The opposite, however, may happen when there is no mutual understanding and/or distrust among actors. One example would be when customers are not confident that a firm is offering a quality solution or when they doubt that other actors—such as suppliers or customers—take care of the quality of materials/products that move from one actor to another (Arekrans et al. 2022). In those situations, a focal actor may benefit from formalized resource exchanges with other actors in its ecosystem. When other actors reach out to the focal actor to formalize resource exchanges in the context of CBMs, we refer to formal matching. This practice manifests itself when actors establish strategic alliances/partnerships (e.g., Donner et al. 2021; Karman 2020; Urbinati, Franzò, and Chiaroni 2021), networks/clusters (e.g., Hofmann 2019), or geographical hubs/eco-industrial parks (e.g., Wang and Li 2006). These formal arrangements can enable actors—such as firms and universities—to share knowledge about circularity (Bolger and Doyon 2019). Furthermore, formal arrangements facilitate circular supply chain management and the establishment of reverse supply chains when actors’ interests are not connected (Urbinati, Franzò, and Chiaroni 2021). Here, we distinguish between CBMs with efficient material-technical loops with their focus on dealing with waste collection and disposal costs (Ilić and Nikolić 2016) and CBMs with effective product-service loops with their focus on developing partnerships to enable take-back (Karman 2020). Next, actors may set up formal arrangements to fund the circular transition (Okorie et al. 2021) and expand the scope of CBMs. This is, for instance, illustrated by partnerships between fashion-rental entrepreneurs and upcoming designers and luxury brands to give visibility to this CBM with effective product-service loops (Bodenheimer, Schuler, and Wilkening 2022) and partnerships to scale up reusable packaging models so that symbiotic ecosystems emerge (Bocken, Harsch, and Weissbrod 2022). In the aforementioned situations, actors may systematically select focal actors to collaborate with (Ada et al. 2022), sign formal agreements like a “green deal” (Giorgi et al. 2022), and/or set up initiatives to coordinate multi-actor collaborations across regions (Jaeger and Upadhyay 2020).

Legitimizing

Extant studies refer to a wide range of soft institutions (i.e., shared norms/values or common habits and routines) and hard institutions (i.e., laws and regulations) in focal actors’ ecosystems that affect their engagement in the circular economy (Vermunt et al. 2019). In terms of soft institutions, a focal actor may be embedded in an ecosystem characterized by no sense of urgency or inertia (Urbinati, Franzò, and Chiaroni 2021) when it relates to embracing circular economy principles. In a similar vein, a focal actor may face hard institutions that disfavor a circular transition in its ecosystem, such as laws and regulations that remain silent about how to deal with waste, what remanufacturing entails, and how to engage in other circular practices (Hopkinson et al. 2018).
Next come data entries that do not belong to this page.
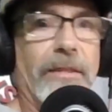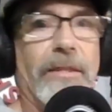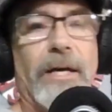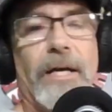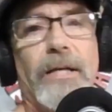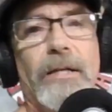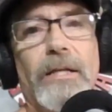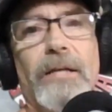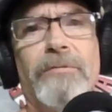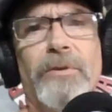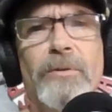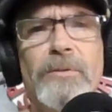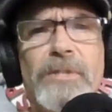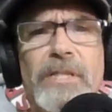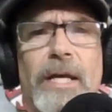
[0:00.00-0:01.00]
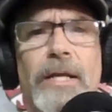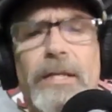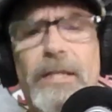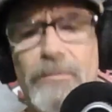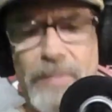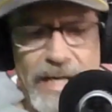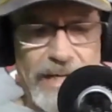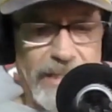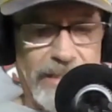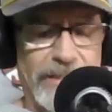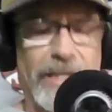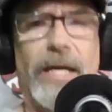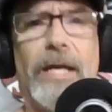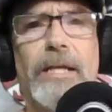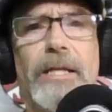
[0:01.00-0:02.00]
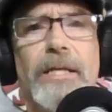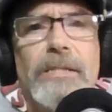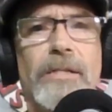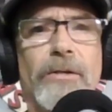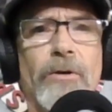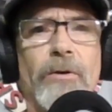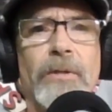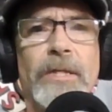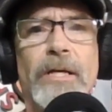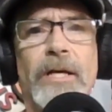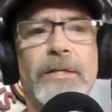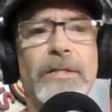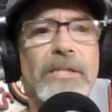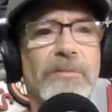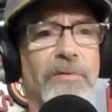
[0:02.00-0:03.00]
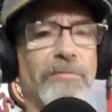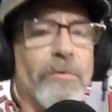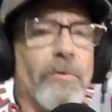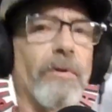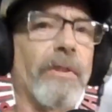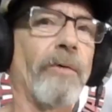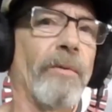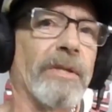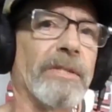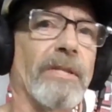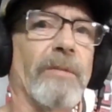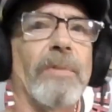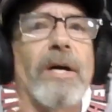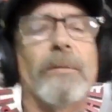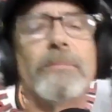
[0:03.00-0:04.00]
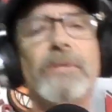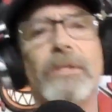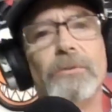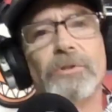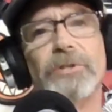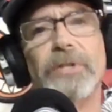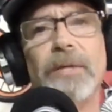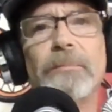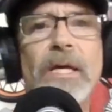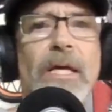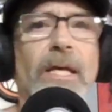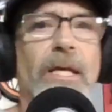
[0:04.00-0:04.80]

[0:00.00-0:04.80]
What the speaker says: that. If you skated back in the 80s and early 90s before they went to the popsicle shape,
To establish an institutional context that creates opportunities for circular economy engagement among focal actors, other actors in their ecosystem may opt for soft legitimizing—that is, developing and launching measures that contribute to the emergence of soft institutions that favor the transition to a circular economy. Research about CBMs with different value creation logics refers to the importance of developing an innovative and collaborative culture that embraces the circular economy principles with a long-term orientation (Suchek et al. 2021). Here, the work of Bertassini et al. (2021) is notable, as they propose a framework to develop a circular economy culture within organizations. Key aspects include (1) the definition of a clear and unified vision toward the circular economy by organizational leaders while integrating stakeholders’ perspectives and (2) sharing and embedding the circular economy-oriented culture within the organization by providing employees with circular economy values and principles. Other studies confirm that actors—not in the least organizational leaders—can contribute to developing soft institutions by showing their commitment toward circular economy principles through their behaviors (Cantú, Aguiñaga, and Scheel 2021). Meanwhile, extant research also calls for giving time to set up and get used to CBMs, which is particularly relevant when sectors/industries—such as the automobile sector in Pakistan—are in early stages of the circular transition (Agyemang et al. 2019).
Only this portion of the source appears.